«Ce sont les cellules cancéreuses qui paraissent belles, alors que là où la thérapie a réussi, on voit du noir. C'est ce paradoxe qui rend l'image séduisante,» dit la biochimiste Sheena Smith. | Image: Sheena Smith, avec la collaboration de Branko Simic et Rajib Schubert

C’est une bataille qui se déroule sous nos yeux. Dans les zones vertes, les attaquants sont encore en plein combat. Là où ils ont été victorieux règne un vide noir. «Nous aimons recourir à l’analogie du cheval de Troie», explique Sheena Smith, biochimiste. «Nous utilisons un virus qui insère des informations génétiques dans les cellules du cancer du sein. Ces informations provoquent la production d’un anticorps qui reconnaît les cellules tumorales et les tue. Les cellules malignes sont donc pratiquement dévorées de l’intérieur.»

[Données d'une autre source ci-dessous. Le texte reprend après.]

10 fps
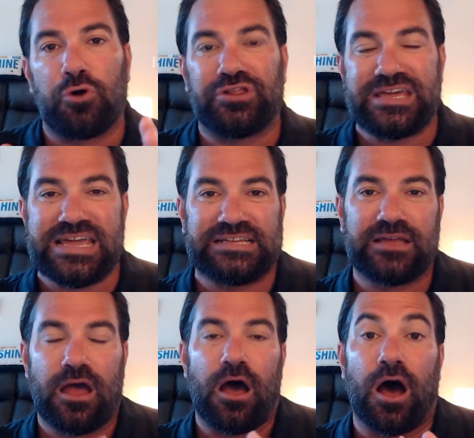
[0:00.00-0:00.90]

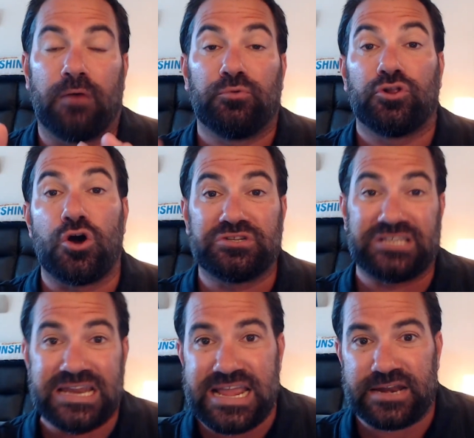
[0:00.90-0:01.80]
loans
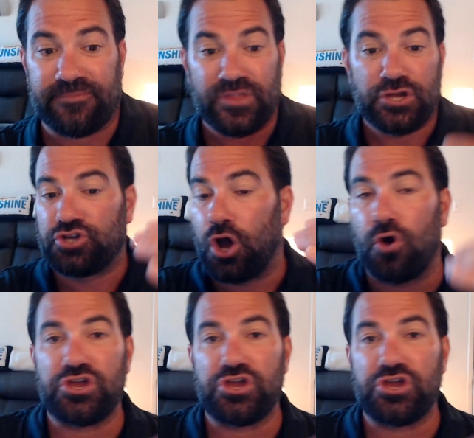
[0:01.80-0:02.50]
need. So,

La chercheuse et ses collègues du Plückthun Lab de l’Université de Zurich font oeuvre de pionniers avec cette thérapie génétique expérimentale produisant des anticorps directement dans la cellule cancéreuse. Une source de motivation pour Sheena Smith: «Nous regardons bien au-delà des limites des stratégies traditionnelles.»

La bataille sur cette prise de vue microscopique s’est déroulée dans la poitrine d’une souris et montre une coupe des tissus. Les zones vertes apparaissent lorsque le virus artificiel infecte les cellules. Les points bleus sont les noyaux des cellules tumorales, les rubans rouges les vaisseaux sanguins qui les nourrissent. Les parties mortes restent totalement sombres. «Ce sont donc les cellules cancéreuses qui apparaissent belles, alors que là où la thérapie a réussi, on voit du noir. C’est ce paradoxe qui rend l’image séduisante», précise encore Sheena Smith. Si la chercheuse aime tant cette scène, c’est aussi parce qu’elle provient d’une phase précoce de la série de tests: «C’était très excitant de pouvoir observer pour la première fois comment la thérapie fonctionne.»

Pour améliorer l’effet esthétique en vue du concours d’images du FNS, les chercheurs ont augmenté la luminosité: «Nous avons pris les signaux fluorescents des différents éléments cellulaires et les avons transposés en couleurs avec un bon rendu à l’écran. Mais elles correspondent pour l’essentiel à la coloration habituelle pour la visualisation que nous utilisons dans la recherche.» L’instantané scintillant éveille même des associations fantastiques chez Sheena Smith: «Ça pourrait être le ciel nocturne dans un film de science-fiction.»